Riju Dasgupta Jul 11, 2016
Albatross paid tribute to Black Sabbath, Ozzy Osbourne, Ronnie James Dio and Megadeth at Hard Rock Cafe, Worli. Photo by Bryan Jacob Daniel.

Albatross paid tribute to Black Sabbath, Ozzy Osbourne, Ronnie James Dio and Megadeth at Hard Rock Cafe, Worli. Photo by Bryan Jacob Daniel.

In the 5th Century AD, Kalidasa’s poetry inspired passion, rage, mirth and many other emotions in society. Fast forward to the 21st century, and Kalidas Shenoy’s writings [on his Facebook status messages], have inspired much the same reaction within a significant population. While the ancient poet described the spellbinding tale of Shakuntala in magnificent detail; his modern namesake expressed his grievances at the new trend of tribute shows that have bloomed in/are plaguing the nation, depending on your perspective.  Some of you may have wondered why I did not have a status message pertaining to this “hot topic”, and the answer is because I wanted to be paid for my opinion. Ta-daa!

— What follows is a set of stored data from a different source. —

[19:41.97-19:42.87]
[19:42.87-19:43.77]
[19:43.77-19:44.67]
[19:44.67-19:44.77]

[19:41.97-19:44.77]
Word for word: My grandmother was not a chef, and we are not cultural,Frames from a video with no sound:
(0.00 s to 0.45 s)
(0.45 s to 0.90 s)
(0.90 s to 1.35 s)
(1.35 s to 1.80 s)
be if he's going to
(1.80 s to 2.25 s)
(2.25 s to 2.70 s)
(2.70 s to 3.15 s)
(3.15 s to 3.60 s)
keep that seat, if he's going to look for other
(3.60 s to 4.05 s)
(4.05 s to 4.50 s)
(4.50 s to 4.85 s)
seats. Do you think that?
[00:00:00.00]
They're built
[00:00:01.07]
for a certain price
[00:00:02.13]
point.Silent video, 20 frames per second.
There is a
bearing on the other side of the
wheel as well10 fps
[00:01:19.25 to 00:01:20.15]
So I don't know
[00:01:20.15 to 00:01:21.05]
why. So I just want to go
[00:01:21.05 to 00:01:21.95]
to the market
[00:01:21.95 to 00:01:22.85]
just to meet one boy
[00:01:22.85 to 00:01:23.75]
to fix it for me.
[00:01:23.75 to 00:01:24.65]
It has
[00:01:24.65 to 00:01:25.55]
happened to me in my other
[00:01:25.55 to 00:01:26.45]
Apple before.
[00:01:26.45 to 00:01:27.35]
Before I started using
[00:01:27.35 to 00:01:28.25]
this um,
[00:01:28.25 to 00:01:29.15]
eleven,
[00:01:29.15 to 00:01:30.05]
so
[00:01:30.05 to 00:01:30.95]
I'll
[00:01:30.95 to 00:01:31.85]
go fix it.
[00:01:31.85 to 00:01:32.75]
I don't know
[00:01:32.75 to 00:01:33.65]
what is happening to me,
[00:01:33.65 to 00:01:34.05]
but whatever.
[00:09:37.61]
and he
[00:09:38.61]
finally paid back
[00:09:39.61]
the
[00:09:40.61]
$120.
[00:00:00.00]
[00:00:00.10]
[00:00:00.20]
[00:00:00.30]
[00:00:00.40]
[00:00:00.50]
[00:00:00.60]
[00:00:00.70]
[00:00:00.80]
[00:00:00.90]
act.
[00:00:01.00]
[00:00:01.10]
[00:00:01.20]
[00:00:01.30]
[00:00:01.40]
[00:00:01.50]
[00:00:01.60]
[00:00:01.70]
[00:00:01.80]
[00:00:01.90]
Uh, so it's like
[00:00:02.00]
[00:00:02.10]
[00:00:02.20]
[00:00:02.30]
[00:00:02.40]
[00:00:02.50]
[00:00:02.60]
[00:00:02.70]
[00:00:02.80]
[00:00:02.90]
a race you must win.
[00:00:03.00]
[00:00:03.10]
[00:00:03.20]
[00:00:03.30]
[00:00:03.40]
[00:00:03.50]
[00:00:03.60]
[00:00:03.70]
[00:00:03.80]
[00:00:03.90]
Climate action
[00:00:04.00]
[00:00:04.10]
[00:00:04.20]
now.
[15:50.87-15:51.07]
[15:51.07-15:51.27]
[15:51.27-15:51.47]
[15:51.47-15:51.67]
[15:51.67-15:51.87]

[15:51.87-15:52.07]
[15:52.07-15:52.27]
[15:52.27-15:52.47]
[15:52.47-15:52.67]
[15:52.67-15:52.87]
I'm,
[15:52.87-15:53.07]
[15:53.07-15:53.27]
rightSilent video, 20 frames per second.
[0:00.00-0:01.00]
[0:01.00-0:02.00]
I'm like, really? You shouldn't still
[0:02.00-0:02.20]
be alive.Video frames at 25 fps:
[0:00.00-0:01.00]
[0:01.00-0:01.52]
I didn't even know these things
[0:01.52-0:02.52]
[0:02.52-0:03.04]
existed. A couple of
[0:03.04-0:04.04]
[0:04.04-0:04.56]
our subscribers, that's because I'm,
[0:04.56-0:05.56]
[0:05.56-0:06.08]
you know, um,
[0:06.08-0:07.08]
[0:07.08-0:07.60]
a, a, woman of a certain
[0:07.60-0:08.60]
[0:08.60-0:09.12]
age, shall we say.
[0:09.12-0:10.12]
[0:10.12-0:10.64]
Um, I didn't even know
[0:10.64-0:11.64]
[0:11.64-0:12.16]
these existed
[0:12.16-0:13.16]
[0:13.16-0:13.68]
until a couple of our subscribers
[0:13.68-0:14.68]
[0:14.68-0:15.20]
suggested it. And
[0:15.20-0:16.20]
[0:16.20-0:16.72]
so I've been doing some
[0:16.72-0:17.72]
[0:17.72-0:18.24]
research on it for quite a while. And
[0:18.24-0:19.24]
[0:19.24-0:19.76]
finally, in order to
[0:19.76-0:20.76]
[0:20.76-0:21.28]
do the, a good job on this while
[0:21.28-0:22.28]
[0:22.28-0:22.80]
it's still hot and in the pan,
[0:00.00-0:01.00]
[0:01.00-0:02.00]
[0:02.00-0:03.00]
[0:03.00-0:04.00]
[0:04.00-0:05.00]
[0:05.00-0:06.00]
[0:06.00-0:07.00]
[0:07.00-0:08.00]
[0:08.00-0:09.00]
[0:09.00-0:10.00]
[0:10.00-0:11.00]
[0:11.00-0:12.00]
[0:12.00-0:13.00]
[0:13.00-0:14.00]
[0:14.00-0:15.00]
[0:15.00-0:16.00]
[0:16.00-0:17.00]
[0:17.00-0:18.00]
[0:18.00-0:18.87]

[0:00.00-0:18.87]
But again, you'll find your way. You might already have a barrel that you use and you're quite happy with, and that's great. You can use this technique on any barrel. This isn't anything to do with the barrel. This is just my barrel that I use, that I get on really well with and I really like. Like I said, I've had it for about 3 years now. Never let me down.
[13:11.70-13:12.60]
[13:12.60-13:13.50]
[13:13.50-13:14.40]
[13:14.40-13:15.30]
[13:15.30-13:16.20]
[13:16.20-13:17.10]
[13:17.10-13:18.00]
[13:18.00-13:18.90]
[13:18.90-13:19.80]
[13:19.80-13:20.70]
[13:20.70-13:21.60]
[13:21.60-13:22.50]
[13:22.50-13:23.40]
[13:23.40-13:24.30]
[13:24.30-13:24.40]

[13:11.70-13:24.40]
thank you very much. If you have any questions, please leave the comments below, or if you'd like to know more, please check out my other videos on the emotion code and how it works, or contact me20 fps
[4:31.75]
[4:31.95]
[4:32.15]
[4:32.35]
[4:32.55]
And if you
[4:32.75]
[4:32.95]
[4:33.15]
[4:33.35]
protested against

What am I talking about? If you’re connected with musicians from the Indian music circuit on social media, you must have seen updates by them, asking you to come and support them while they pay tribute to their favourite artists [if you haven’t, I’m afraid to say you know some terrible musicians]. Even personally, with Albatross, I was part of an Ozzy and a Motörhead Tribute [which was part of a Prince, The Eagles and Stone Temple Pilots Tribute, ie. Gigception], and quite honestly had a blast at both shows. But are tribute gigs Cancer to the Indian metal scene? Or can a Libral balance of tribute and non-tribute shows enhance the scene? Can the Indian metal circuit Aries, I mean ”˜arise’ to its potential, when tribute gigs are, quite often, the most profitable option? Let’s find out, shall we?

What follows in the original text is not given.